Leave the pictures out. Retype exactly the lines below from the one containing "[00:00:07.00 to 00:00:08.00]" through the one containing "What the speaker", and no others.

___ Data shown ___

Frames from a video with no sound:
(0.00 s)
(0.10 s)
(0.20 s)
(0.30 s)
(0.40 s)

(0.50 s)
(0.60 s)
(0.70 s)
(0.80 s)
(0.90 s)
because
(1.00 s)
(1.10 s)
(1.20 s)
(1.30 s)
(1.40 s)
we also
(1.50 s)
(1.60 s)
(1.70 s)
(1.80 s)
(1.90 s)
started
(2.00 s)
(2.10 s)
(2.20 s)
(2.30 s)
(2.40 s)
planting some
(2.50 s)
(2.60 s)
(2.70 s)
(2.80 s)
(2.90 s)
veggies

___
___ Data shown ___

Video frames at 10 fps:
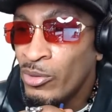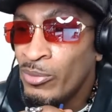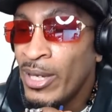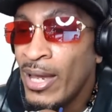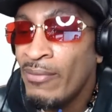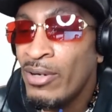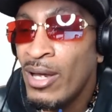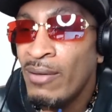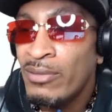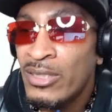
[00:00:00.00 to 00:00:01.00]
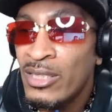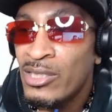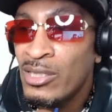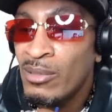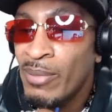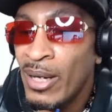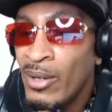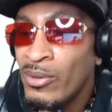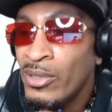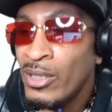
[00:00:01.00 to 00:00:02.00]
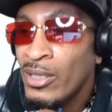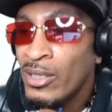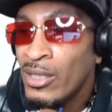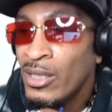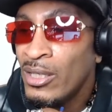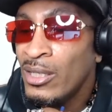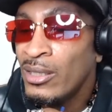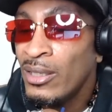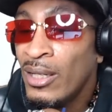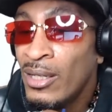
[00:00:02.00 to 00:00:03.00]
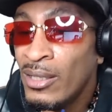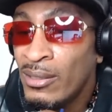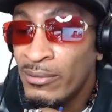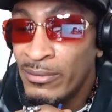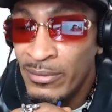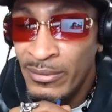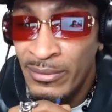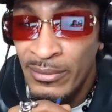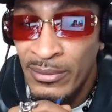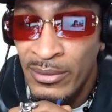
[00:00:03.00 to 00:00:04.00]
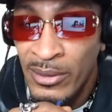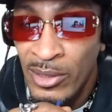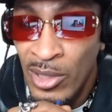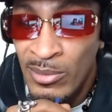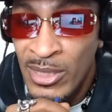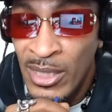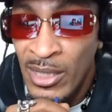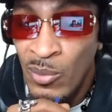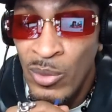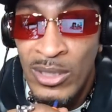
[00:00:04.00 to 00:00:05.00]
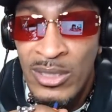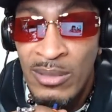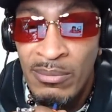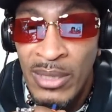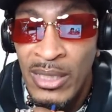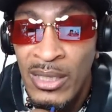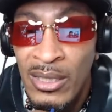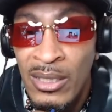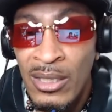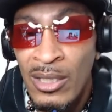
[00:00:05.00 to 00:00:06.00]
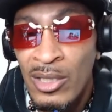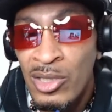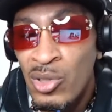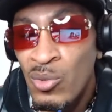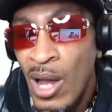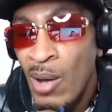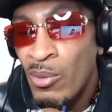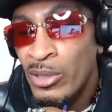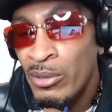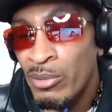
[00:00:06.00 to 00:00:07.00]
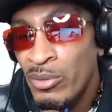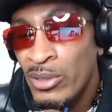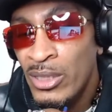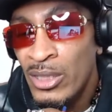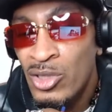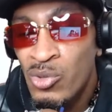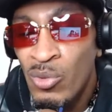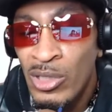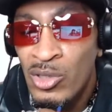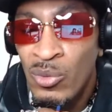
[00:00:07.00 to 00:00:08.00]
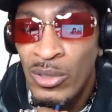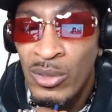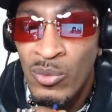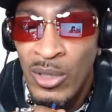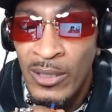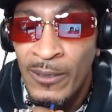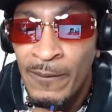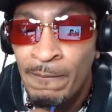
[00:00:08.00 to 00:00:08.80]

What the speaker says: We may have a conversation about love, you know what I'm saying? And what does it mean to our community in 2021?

___

Solution for this problem:
[00:00:07.00 to 00:00:08.00]
[00:00:08.00 to 00:00:08.80]

What the speaker says: We may have a conversation about love, you know what I'm saying? And what does it mean to our community in 2021?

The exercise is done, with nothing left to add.